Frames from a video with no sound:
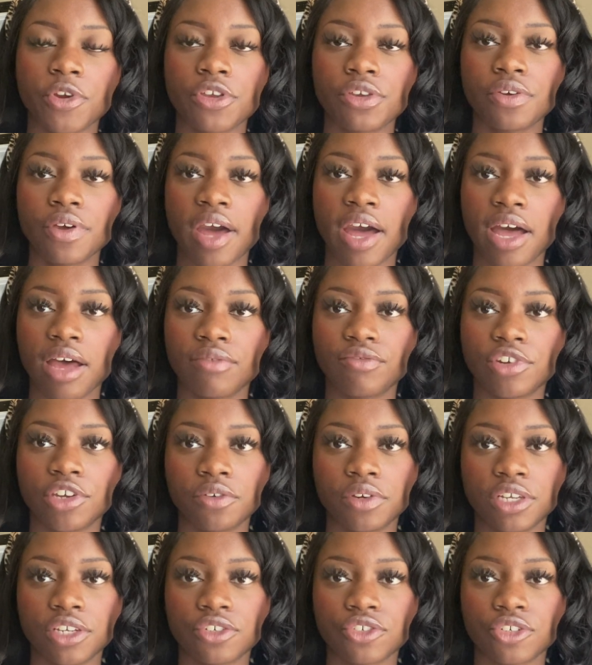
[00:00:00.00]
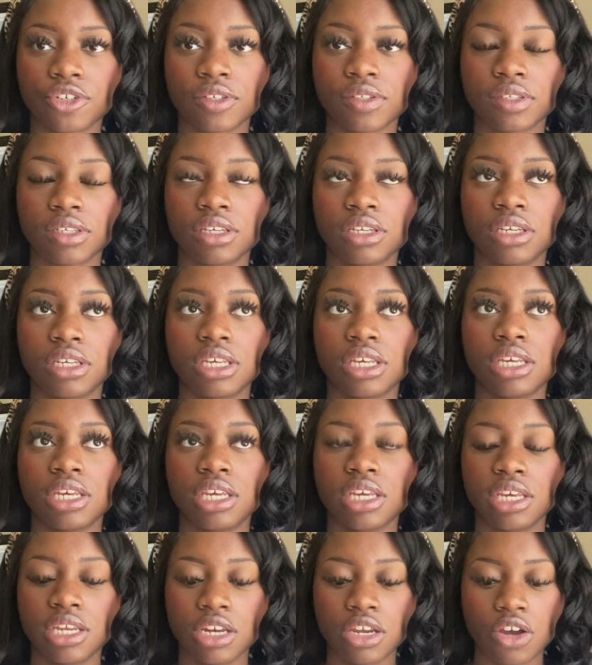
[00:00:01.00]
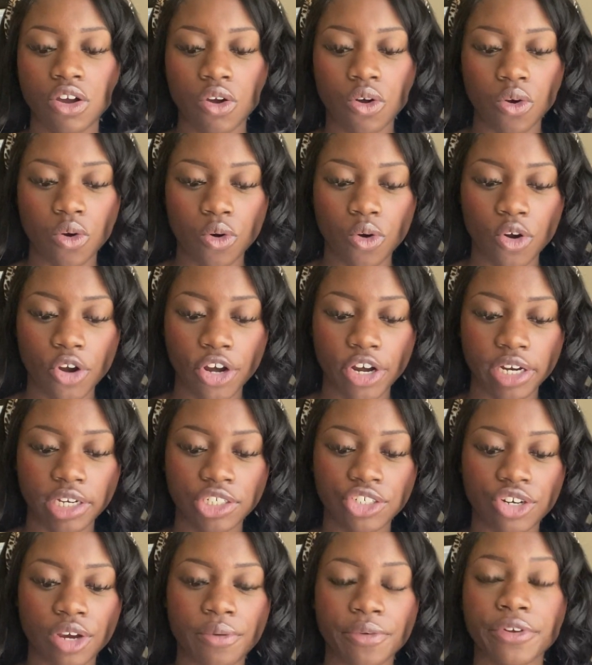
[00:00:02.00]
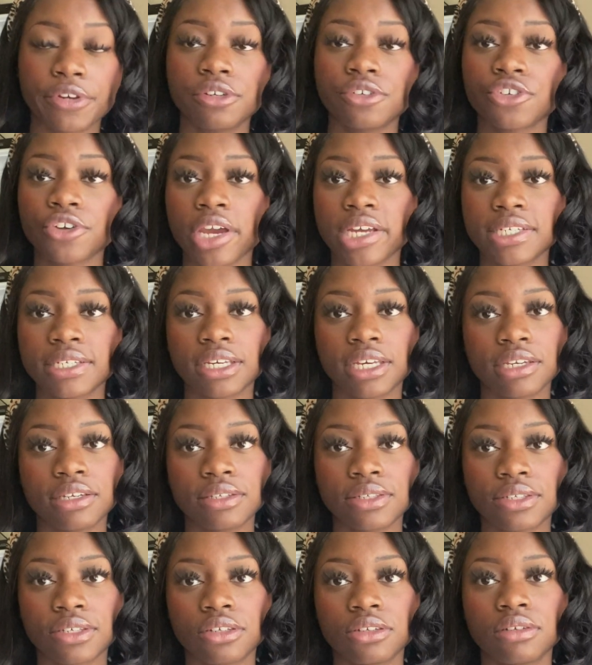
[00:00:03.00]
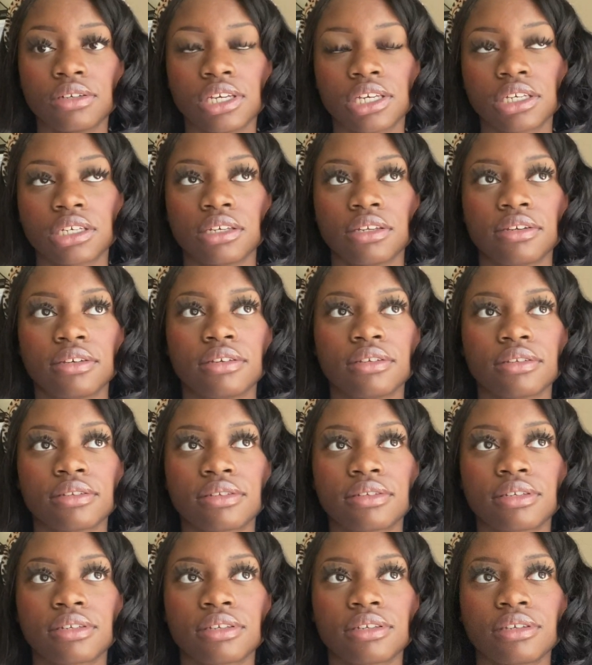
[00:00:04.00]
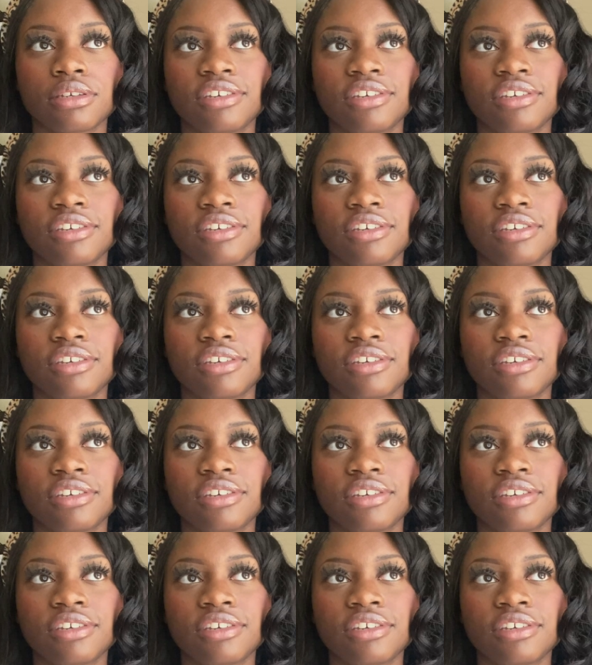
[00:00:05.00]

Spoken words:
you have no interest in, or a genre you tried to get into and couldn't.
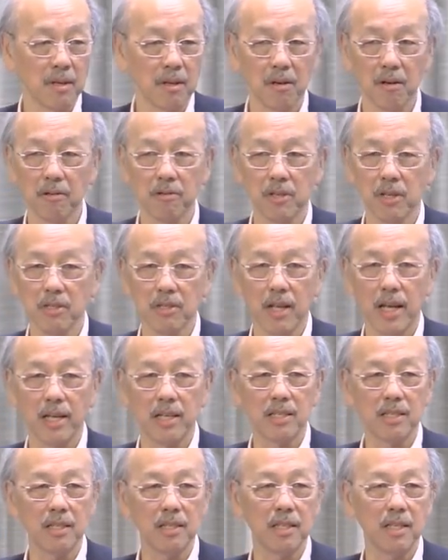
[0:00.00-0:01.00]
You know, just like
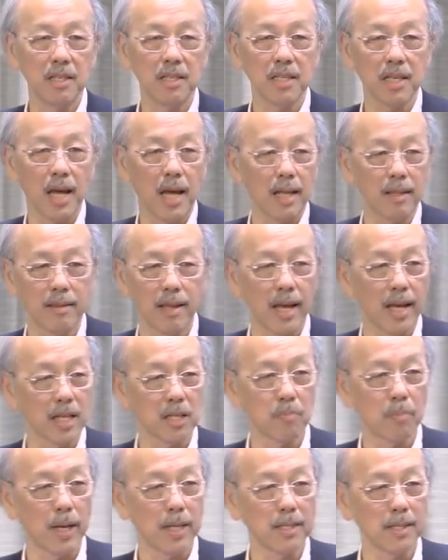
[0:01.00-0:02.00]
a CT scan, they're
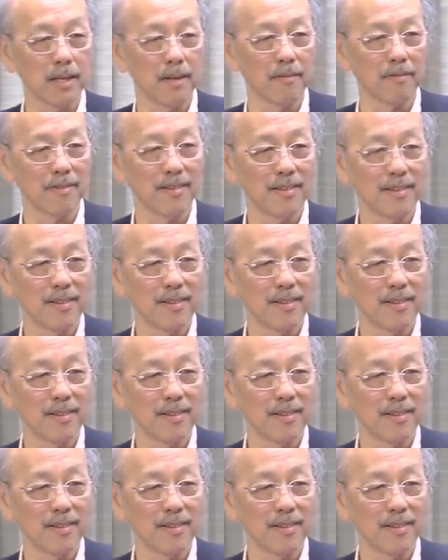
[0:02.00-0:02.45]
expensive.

★ ★ ★

_Problem to work on_
Set down word for word each line from the one containing "[00:00:02.00]" through the end of the material, and keep the pictures out of it.

_Exercise solution_
[00:00:02.00]
[00:00:03.00]
[00:00:04.00]
[00:00:05.00]

Spoken words:
you have no interest in, or a genre you tried to get into and couldn't.
[0:00.00-0:01.00]
You know, just like
[0:01.00-0:02.00]
a CT scan, they're
[0:02.00-0:02.45]
expensive.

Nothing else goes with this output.